Ainsi, les entreprises doivent tout mettre en œuvre pour rendre le vaccin accessible, afin que son prix n’affecte pas la capacité d’un État à le fournir gratuitement au moment où les personnes se font vacciner. Les États, quant à eux, doivent veiller à ce que le coût ne soit jamais un obstacle à l'accès au vaccin contre le Covid-19, et utiliser au maximum les ressources disponibles et l'aide internationale, si nécessaire, pour fournir les vaccins gratuitement. 

L’investissement en vaut la peine : il s’agit de sauver des vies. Et du point de vue économique, l’OMS a récemment estimé qu’un investissement de 38 milliards de dollars servant à favoriser l’accès mondial au vaccin serait rentabilisé en « moins de trente-six heures », rien qu’avec le rétablissement de la mobilité et du commerce ! 

6.     L’information et la sécurité avant tout !

Les vaccins doivent respecter les normes les plus récentes de la communauté scientifique en matière de sécurité et d’efficacité.

Les gouvernements doivent communiquer clairement sur les avantages de la vaccination, lutter contre la désinformation et faire preuve de transparence à toutes les étapes du développement des vaccins. L'ensemble de la population doit disposer d’informations précises, compréhensibles, facilement accessibles et fiables, afin de garantir le consentement libre et éclairé de chacun. C’est une composante essentielle du droit à la santé et un élément crucial pour assurer une participation maximale à la vaccination.

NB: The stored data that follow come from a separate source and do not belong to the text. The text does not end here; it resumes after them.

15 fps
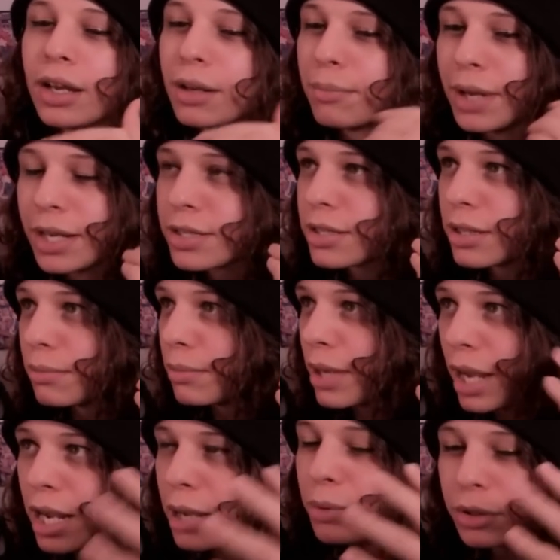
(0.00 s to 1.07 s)
It makes them
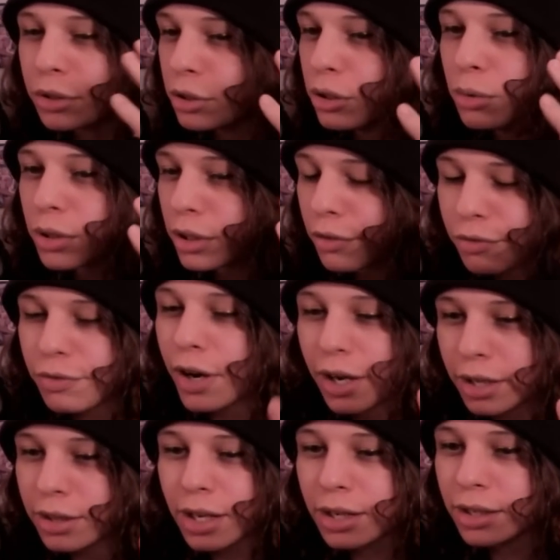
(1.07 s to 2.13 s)
able to do what the
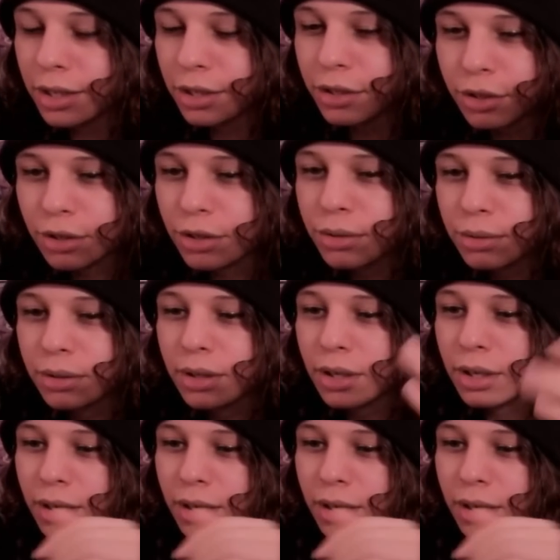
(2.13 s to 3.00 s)
fuck they need to do.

Aller plus loin : Tout savoir sur le Covid-19 et les droits humains

Nous sommes toutes et tous dans le même bateau. La pandémie de Covid-19 est un problème mondial qui exige une solution mondiale. Cette crise sans précédent ne pourra être résolue que par la coopération internationale et le respect des droits humains. Chaque individu a droit à la santé. Il est temps aujourd’hui d’exiger que les vaccins contre le Covid-19 soient disponibles pour toutes et tous, indépendamment du lieu de résidence, de l’identité ou des revenus de chacun. En faisant les bons choix, nous pouvons mettre fin au Covid-19 et façonner un avenir plus juste et durable.